Activism Down Under: This is a terrific site with a focus, spirit, and research base that makes it the equal of any MoveOn or AfterDowningStreet on this hemisphere. I've now got it bookmarked, and I would recommend you do too.

The Global Dialogue Center is another activism site, but with a more highbrow image. However, once you get into the guts of this site, you'll find audio and text content from the likes of John Perkins (Confessions of an Economic Hit Man), Dr. Masaru Emoto (The Hidden Messages in Water), and a memorial to Viktor Frankl.

I also went through a few science sites, and this one stood out: BBC's Science of Memory. Take the test yourself and see how you do; you'll learn a lot in the process.

And if you'd like to learn about population and living standard trends on a global, 3-D matrix that offers a lot of perspective, try Google's Gapminder tool.

Now as long as I'm not painfully employed for the moment, I'll probably have lots of time to survey more Webby entrants, so there may well be more to come of these.
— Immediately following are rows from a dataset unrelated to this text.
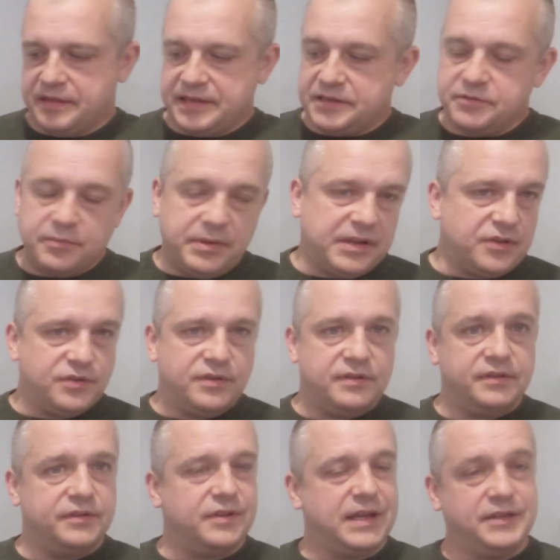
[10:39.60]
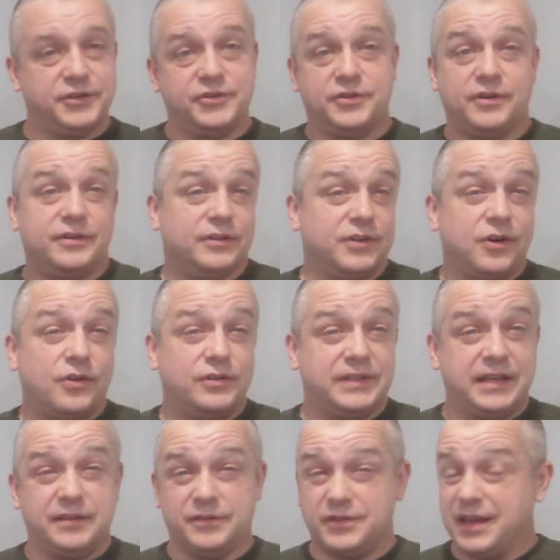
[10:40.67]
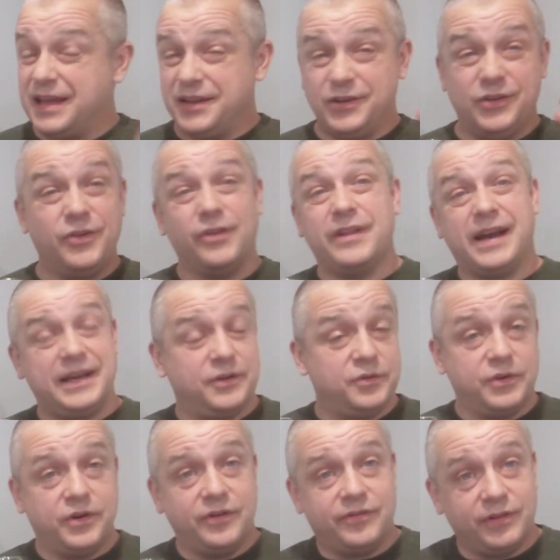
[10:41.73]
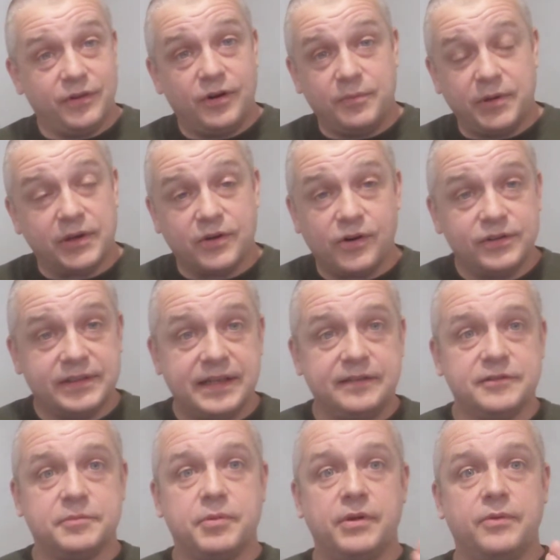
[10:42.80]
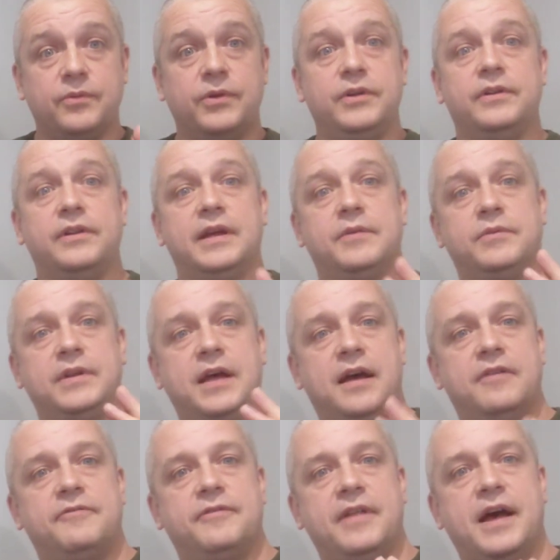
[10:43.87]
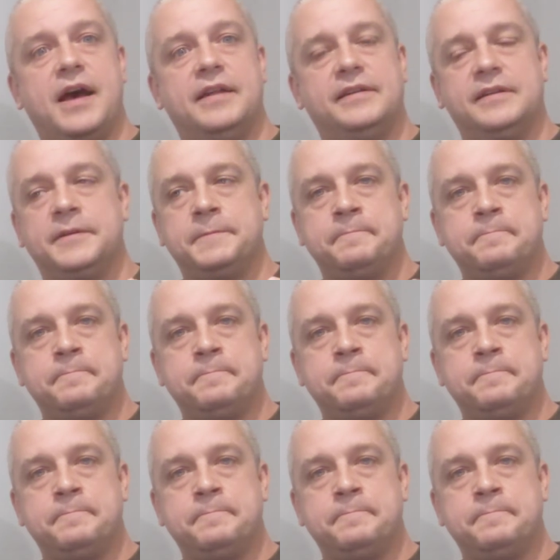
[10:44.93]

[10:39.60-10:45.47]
this would be good in certain cocktails. Not that I know an awful lot about cocktails, but it would have that.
One last note to all our readers: January brought us 2,000 unique visitors and some 14,000 pageviews (one of these Geek Wednesdays, we may take some time to explain how to accurately interpret web usage statistics, which is a wildly twisted and abused metric, especially in the corporate realm). For us, that's a really solid month, and I'd like to once more thank you folks for coming by and reading our stuff. I'd probably do this on a deserted island with not a soul to see it, because I'm just that kind of nuts about writing, but knowing that you're all out there makes it a lot more fun.